Open banking has become a hot topic in the banking industry because of the growth of fintechs who use APIs to draw data from banks to open and fund accounts and provide value-added services to their users.

Bankers, not surprisingly, don’t see this as a positive and have (privately) resisted the open banking tide.

Fintech partnerships are changing that. Partnerships have been top-of-mind for bankers over the past few years, however, and 2023 won’t be any different. About 70% of bankers said partnerships will be important to their strategies in 2023, driving investments and deployment of APIs.

Prior to this year, just 40% of banks had already invested in or deployed APIs. This year, however, 28% of banks plan to make use of APIs. Credit unions have, again, been leading the way with more than six in 10 credit unions already using APIs and another 18% planning to do so in 2023.

With the exception of the largest banks, most financial institutions know they can’t build everything, but many are finding out the hard way that they might have to be the ones to integrate everything.

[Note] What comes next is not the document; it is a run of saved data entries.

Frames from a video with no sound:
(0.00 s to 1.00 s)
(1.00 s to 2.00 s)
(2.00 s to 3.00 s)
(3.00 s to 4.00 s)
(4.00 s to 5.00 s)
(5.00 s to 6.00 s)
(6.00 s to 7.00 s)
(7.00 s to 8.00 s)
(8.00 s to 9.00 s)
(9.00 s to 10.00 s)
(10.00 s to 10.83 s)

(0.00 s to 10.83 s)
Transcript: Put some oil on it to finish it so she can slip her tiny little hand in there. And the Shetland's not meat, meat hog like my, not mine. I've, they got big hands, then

As a result, they may end up investing as much (or more) in API people than they do in the APIs themselves.

Difficulty finding the right resources to build the needed bridges between systems and organizations might diminish the investment needed in this key technology.

Who Took the Money? Who Took the Money Away?

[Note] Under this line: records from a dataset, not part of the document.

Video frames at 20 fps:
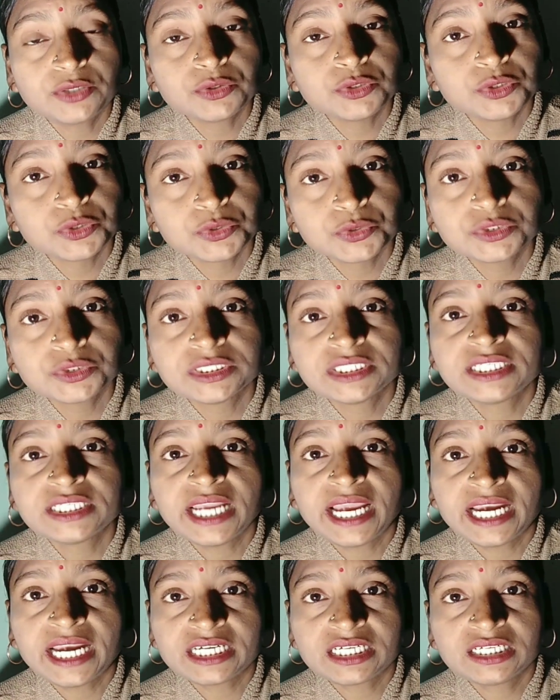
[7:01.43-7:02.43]
to use it
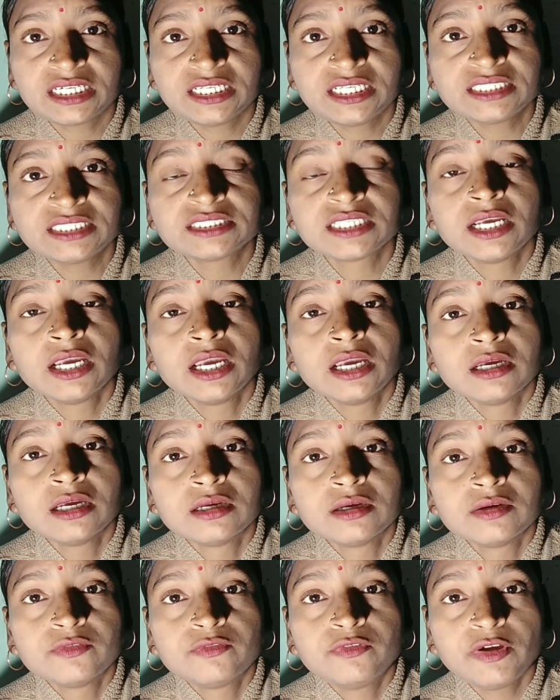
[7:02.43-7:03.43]
at least
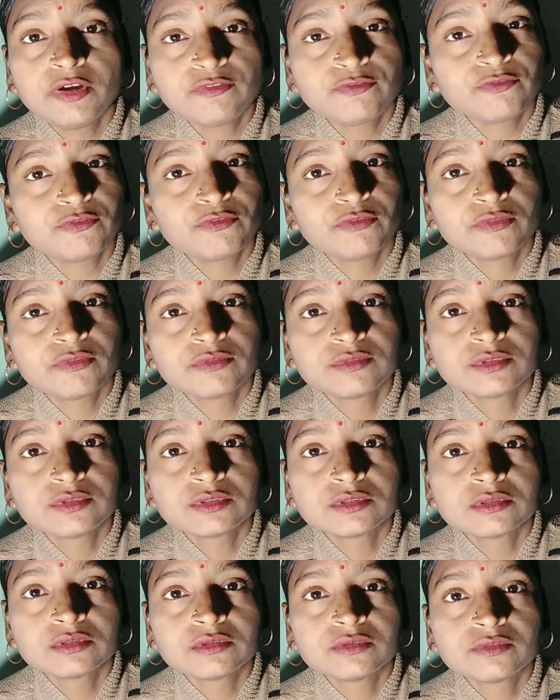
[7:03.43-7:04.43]
fifth
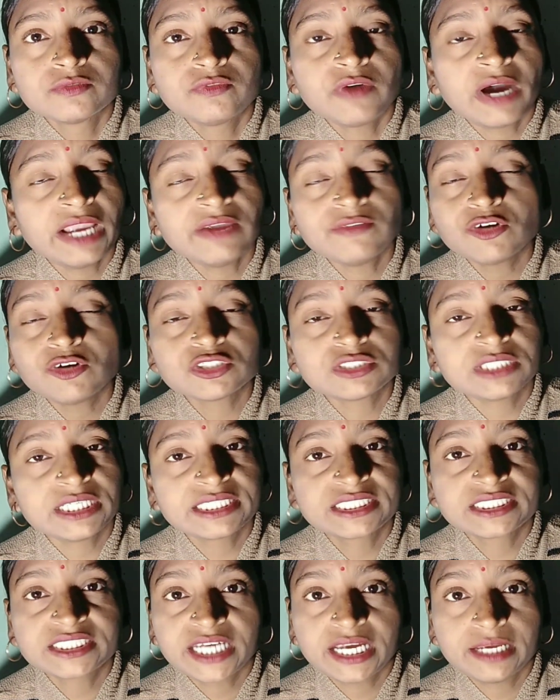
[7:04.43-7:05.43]
five or
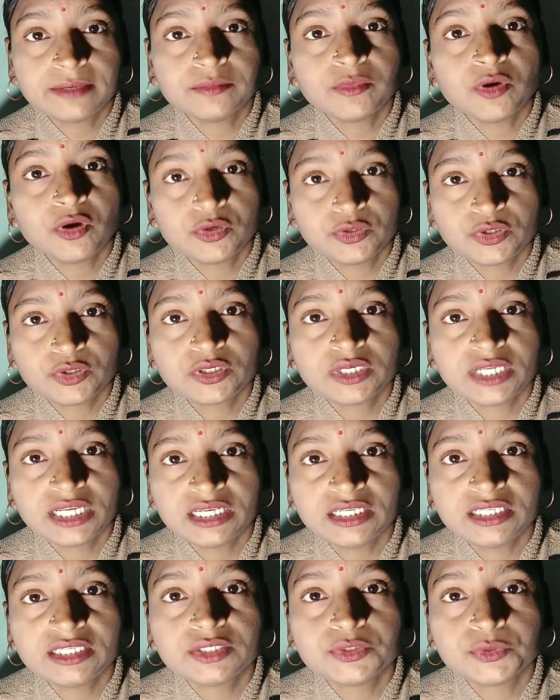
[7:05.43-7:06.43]
six times on your
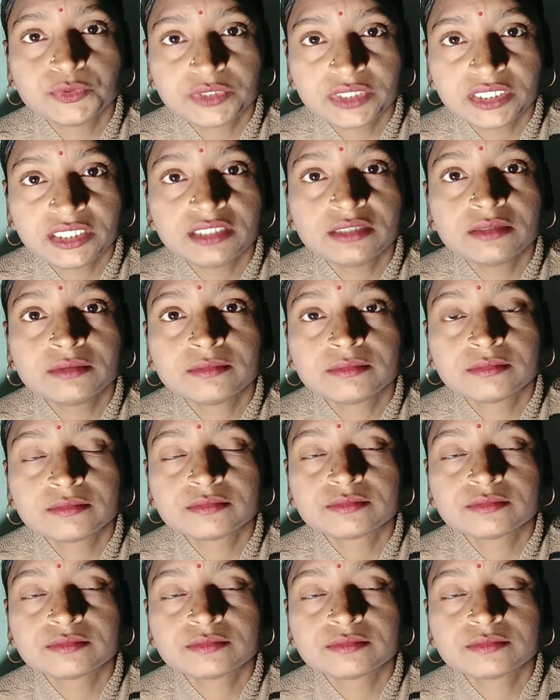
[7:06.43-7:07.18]
daily routine.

And as the Talking Heads song went on to say, “we’re being taken for a ride again.”

The banking industry is, indeed, being taken for a ride again—a ride in which great expectations for technology success fall short because of economic, operational, and organizational barriers and constraints. By the end of 2023, many technology project sponsors in banks and credit unions will be left wondering who took the money away.

Deep Throat’s advice was to “follow the money,” but it’s getting harder to figure out where bank’s technology dollars are really going.